Philadelphia investments returned 12.9 percent in the 12 months ended June 30, far above the city's 7.7 percent long-term annual target.

"We had a pretty good year, and it wasn't an accident," finance director Rob DuBow told me. "We improved our performance, while reducing our costs, while moving into passive investments," such as index funds from Rhumb Line LLC, a Boston firm that charges the city as little as 2 basis points. That's 2 percent of 1 percent of the money invested, less than one-fiftieth of the fees formerly paid to some of the hedge fund managers the city fired last year for lagging returns.

"We were slightly overweight U.S. equities," said chief investment officer Chris DiFusco. With the S&P surging nearly 18 percent for the fiscal year (total return), the city did well: Its index funds were tied to broader stock indices such as the Russell 1000 index, which beat the S&P 500.

Also, several of the city's active stock-pickers beat the indices — Lancaster-based Emerald Asset Management topped 27 percent — because they owned extra biotech stocks, which beat the market.

While other Philadelphia-area pension plans haven't reported fiscal-year results yet, DuBow says the city looks as if it will report in the top 25 percent, or better, of large public plans for the year. Among funds that have reported, "we're ahead of CalPERS, North Carolina, Virginia, Massachusetts," and they also expect to show bigger profits than the plan in neighboring Montgomery County, which fired all its private-sector managers to invest in Vanguard and SEI indexed funds four years ago — a model Gov. Wolf had urged other pension systems to copy.

Of course, one-year returns are fleeting, and the city's advantage is fragile: Like other pension plans, the system actually lost money in calendar year 2016, when markets were depressed in advance of U.S. elections. Some stock traders worry the bull market that took off with the election of Donald Trump is overvalued; a drop would hit city returns extra hard.

Foreign stock funds owned by Philadelphia also topped 20 percent, aided by the drop in the U.S. dollar, which means profits on foreign investments are worth more when translated into U.S. currency.

Weak bond returns continued to drag down total returns. Brandywine Global Investment Management, a Legg Mason affiliate based in University City, beat other city bond managers with returns topping 9 percent.
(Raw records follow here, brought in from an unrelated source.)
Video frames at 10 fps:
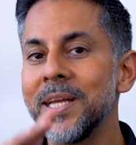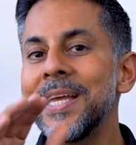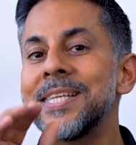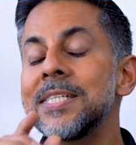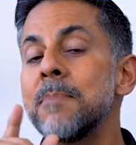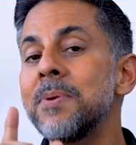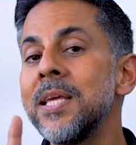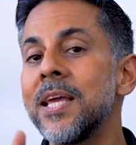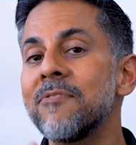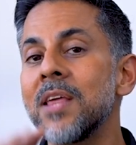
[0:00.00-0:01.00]
is simply
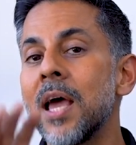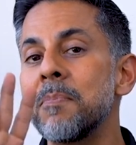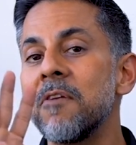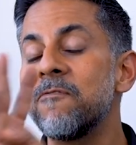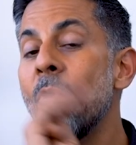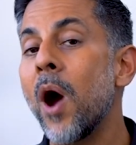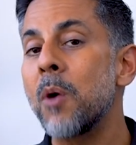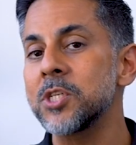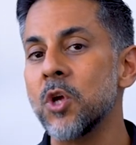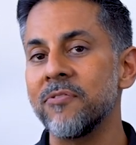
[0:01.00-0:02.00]
give them 4
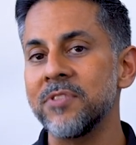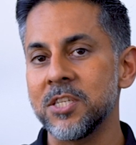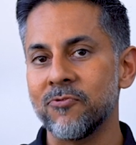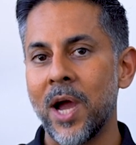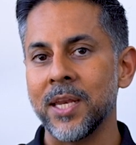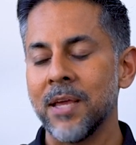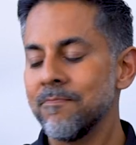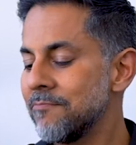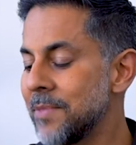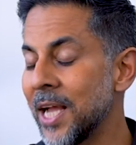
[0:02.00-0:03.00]
hours off this Friday.
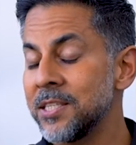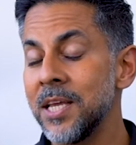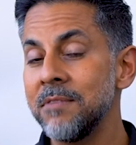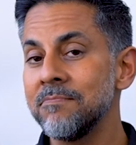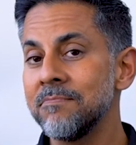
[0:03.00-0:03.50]
That's it.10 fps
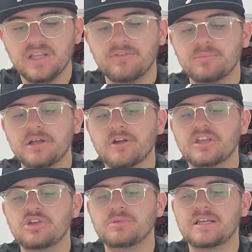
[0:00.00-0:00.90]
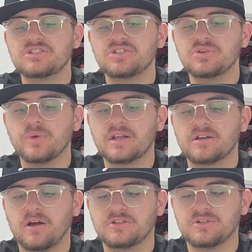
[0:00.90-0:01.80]
If a player accumulates 2 red
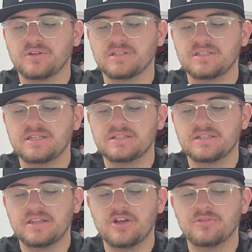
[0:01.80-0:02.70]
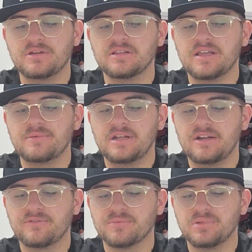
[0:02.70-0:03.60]
cards during the season, they will be
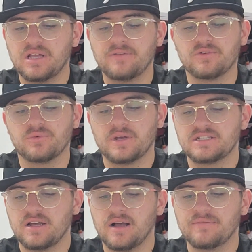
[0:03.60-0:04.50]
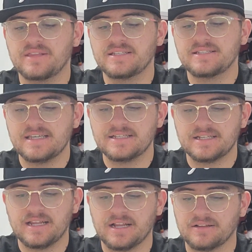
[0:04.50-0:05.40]
eliminated from play for the rest of the
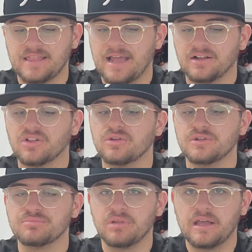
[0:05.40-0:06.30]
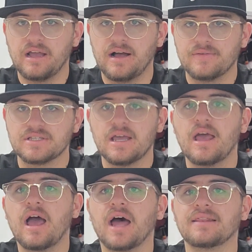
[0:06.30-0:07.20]
season, and that includes playoffs,
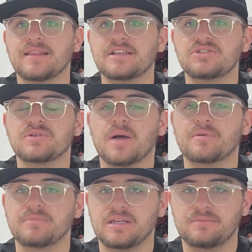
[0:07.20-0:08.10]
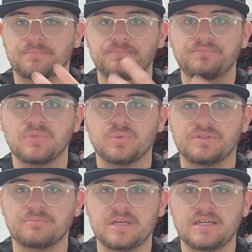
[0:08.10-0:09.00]
unless you come and meet
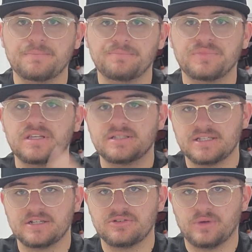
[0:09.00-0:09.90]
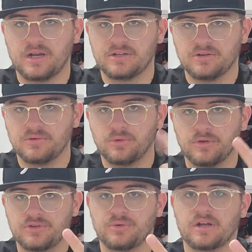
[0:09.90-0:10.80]
with me, the assistant director, or
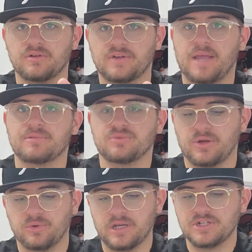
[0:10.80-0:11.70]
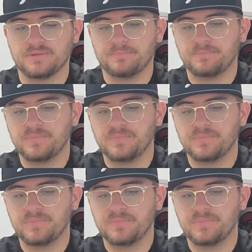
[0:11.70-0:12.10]
the director of campus recreation.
DiFusco attributed the jump to a focus on foreign markets alongside solid U.S. credits.

Among the hedge funds still owned by the city, Elizabeth Park Capital Managmeent, an African American-owned firm based in Cleveland, reported net gains above 30 percent, thanks to a concentration of investments in local and regional banks, which have been rising in response to a series of recent bank acquisitions.

Real estate investment yields trailed. Pension director Francis Bielli says he's hopeful about the city's recent investments in infrastructure funds, which he says the city has purchased as "an alternative to master limited partnerships," mostly in oil investments," which were profitable in the early 2010s but have lost value as oil prices declined.